Given data below:

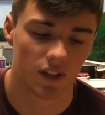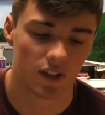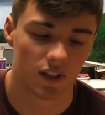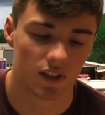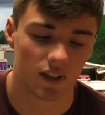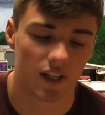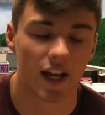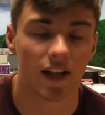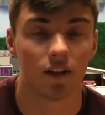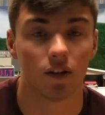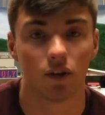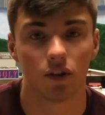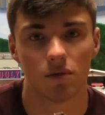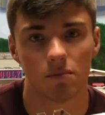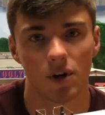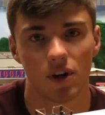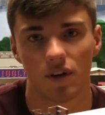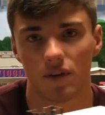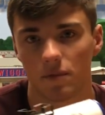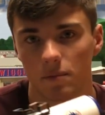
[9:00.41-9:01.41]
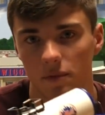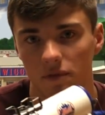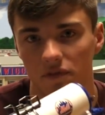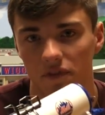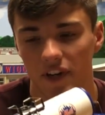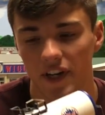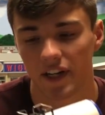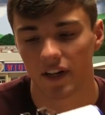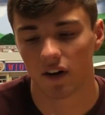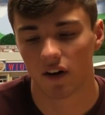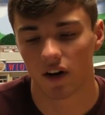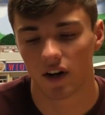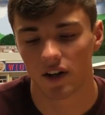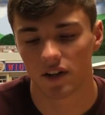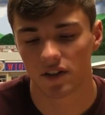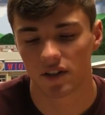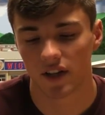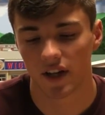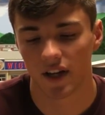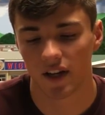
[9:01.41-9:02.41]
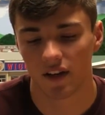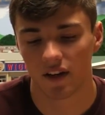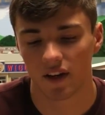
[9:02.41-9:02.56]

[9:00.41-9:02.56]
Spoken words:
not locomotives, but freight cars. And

End of Given data.
Given data below:

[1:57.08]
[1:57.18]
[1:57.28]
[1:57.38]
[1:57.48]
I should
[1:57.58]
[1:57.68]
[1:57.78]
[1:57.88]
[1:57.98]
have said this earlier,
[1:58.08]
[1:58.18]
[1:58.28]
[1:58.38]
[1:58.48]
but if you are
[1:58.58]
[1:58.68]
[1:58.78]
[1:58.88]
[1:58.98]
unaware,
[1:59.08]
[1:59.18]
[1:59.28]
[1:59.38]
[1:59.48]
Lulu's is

End of Given data.
Given data below:

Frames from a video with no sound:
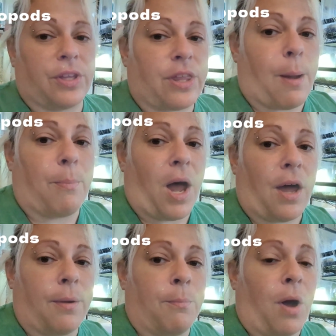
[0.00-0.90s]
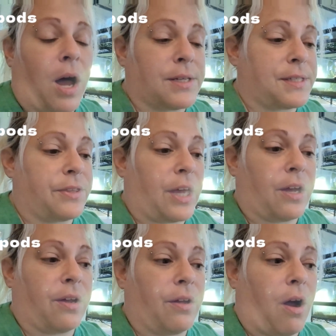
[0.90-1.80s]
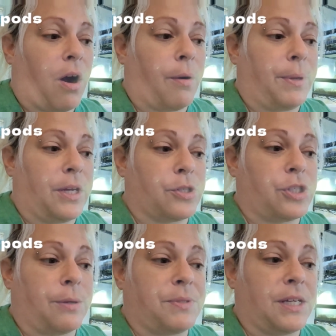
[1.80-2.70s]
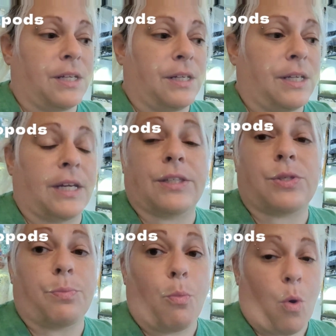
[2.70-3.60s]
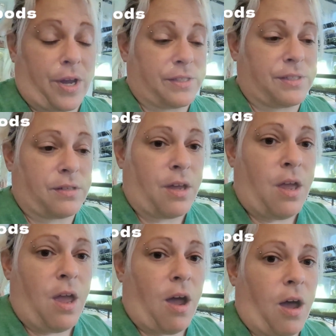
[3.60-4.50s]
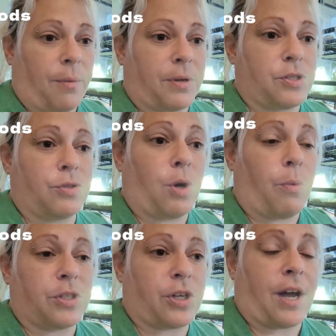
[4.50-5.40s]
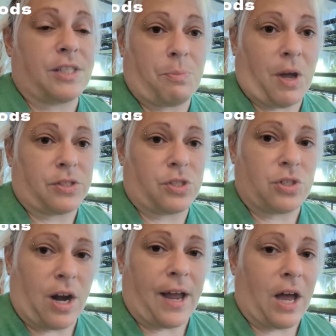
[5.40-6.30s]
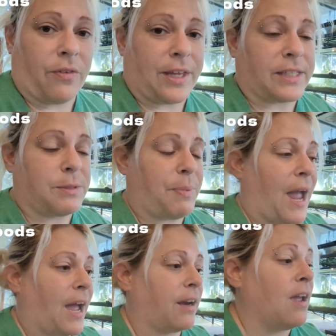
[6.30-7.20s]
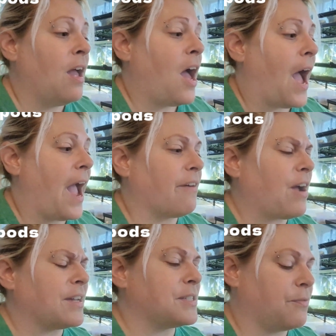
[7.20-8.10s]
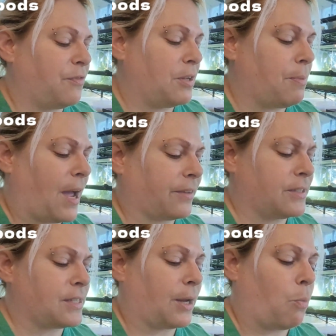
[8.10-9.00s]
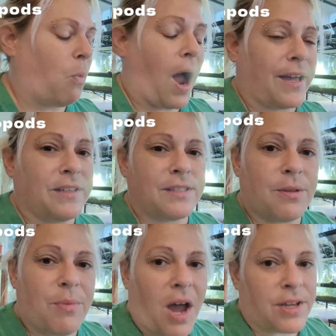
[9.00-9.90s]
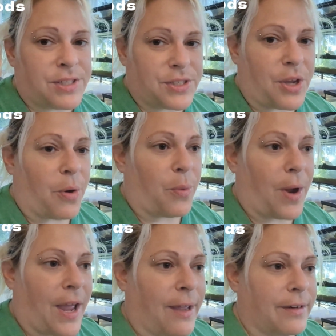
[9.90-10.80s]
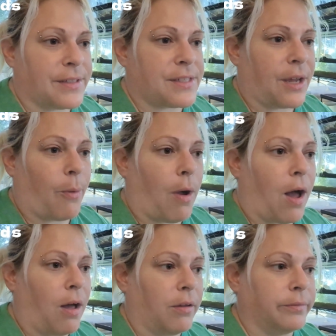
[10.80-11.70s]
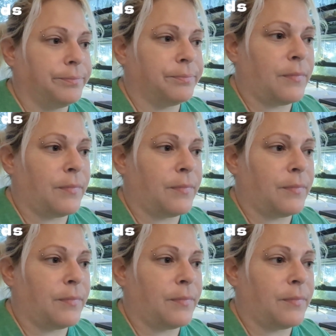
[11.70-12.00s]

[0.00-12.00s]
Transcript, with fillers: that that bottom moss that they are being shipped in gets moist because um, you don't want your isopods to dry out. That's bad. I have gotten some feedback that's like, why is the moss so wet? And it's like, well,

End of Given data.

Whenever a line in the entries above includes the word "with", pull that line out.

◆ The answer
Frames from a video with no sound:
Transcript, with fillers: that that bottom moss that they are being shipped in gets moist because um, you don't want your isopods to dry out. That's bad. I have gotten some feedback that's like, why is the moss so wet? And it's like, well,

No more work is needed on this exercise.